--- Stored data entries ---
►
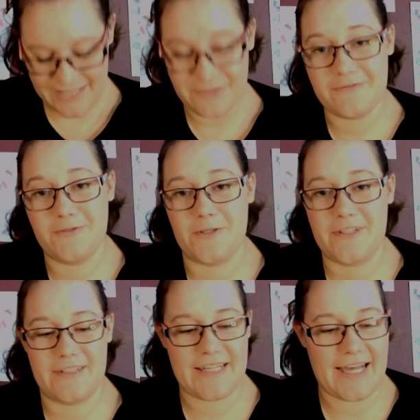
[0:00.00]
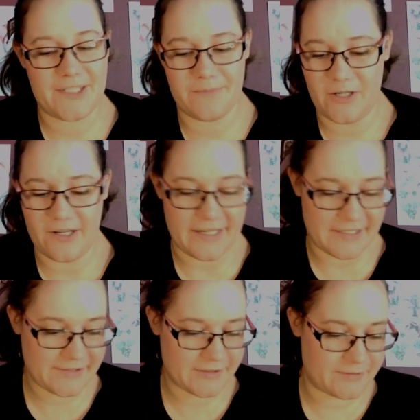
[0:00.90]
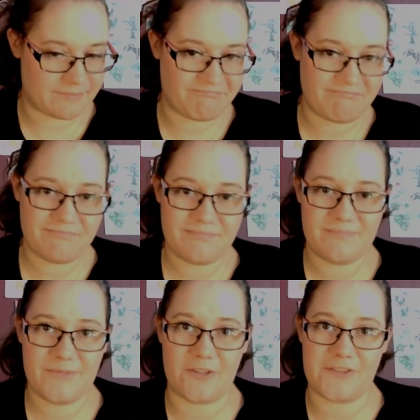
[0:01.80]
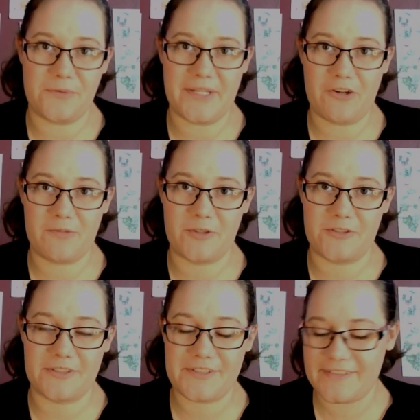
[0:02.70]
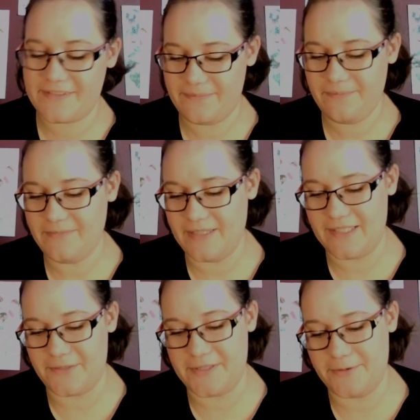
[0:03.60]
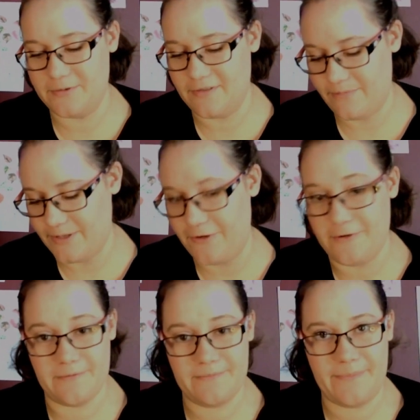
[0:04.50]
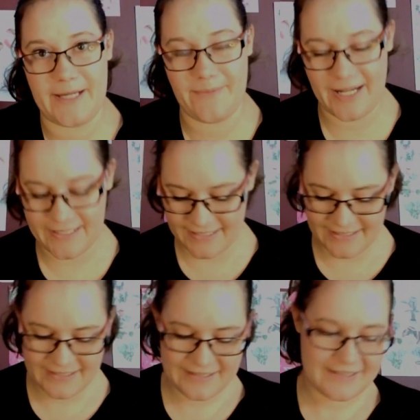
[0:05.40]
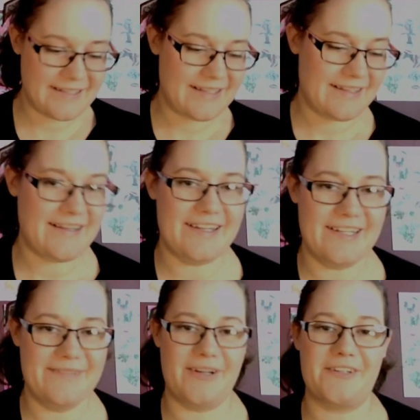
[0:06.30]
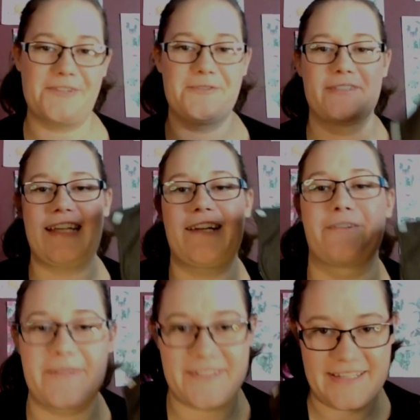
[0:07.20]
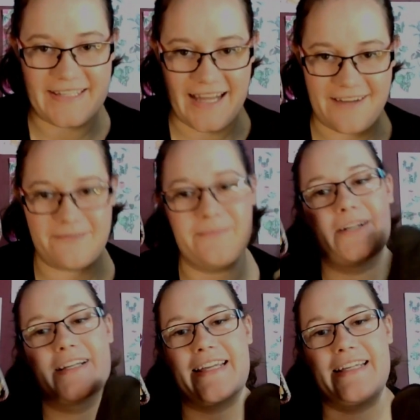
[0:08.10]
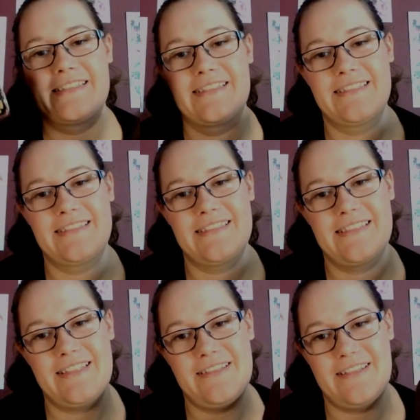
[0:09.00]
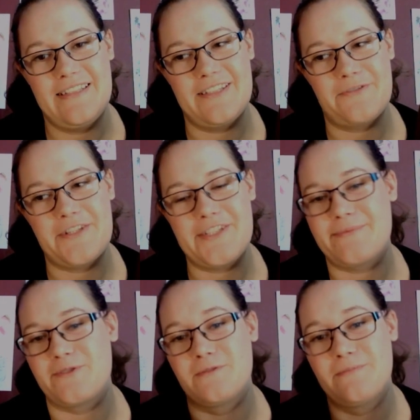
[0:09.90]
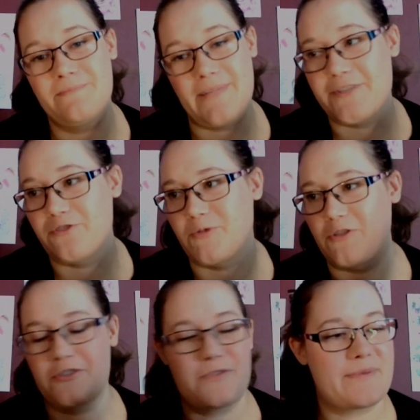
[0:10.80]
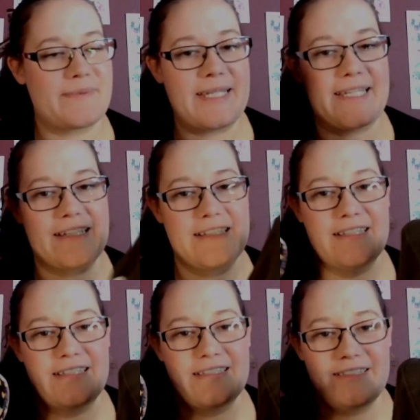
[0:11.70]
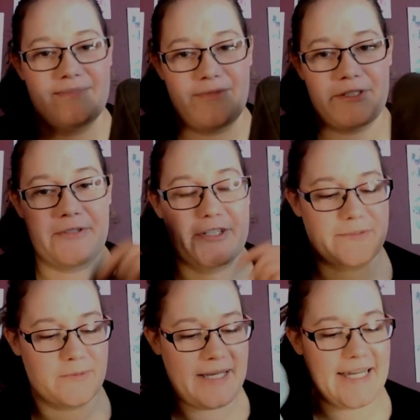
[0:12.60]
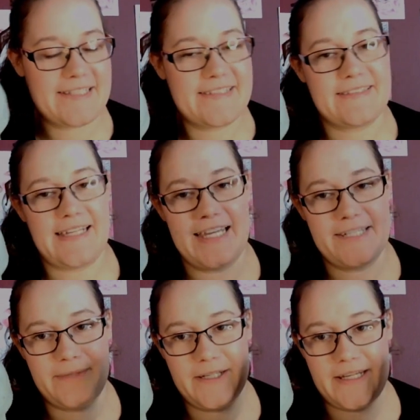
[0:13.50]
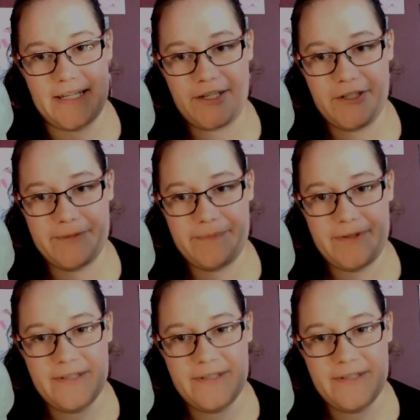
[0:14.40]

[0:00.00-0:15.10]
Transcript: unfortunately had to buy some not so eco products as a result of my own bad planning. I got caught out because I didn't have my reusable menstrual products with me, my reusable pads and my cup.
◄
--- TASK GOAL ---
Please set down every record exactly as it appears, leaving out the pictures.

--- RESULT OF THIS EXERCISE ---
[0:00.00]
[0:00.90]
[0:01.80]
[0:02.70]
[0:03.60]
[0:04.50]
[0:05.40]
[0:06.30]
[0:07.20]
[0:08.10]
[0:09.00]
[0:09.90]
[0:10.80]
[0:11.70]
[0:12.60]
[0:13.50]
[0:14.40]

[0:00.00-0:15.10]
Transcript: unfortunately had to buy some not so eco products as a result of my own bad planning. I got caught out because I didn't have my reusable menstrual products with me, my reusable pads and my cup.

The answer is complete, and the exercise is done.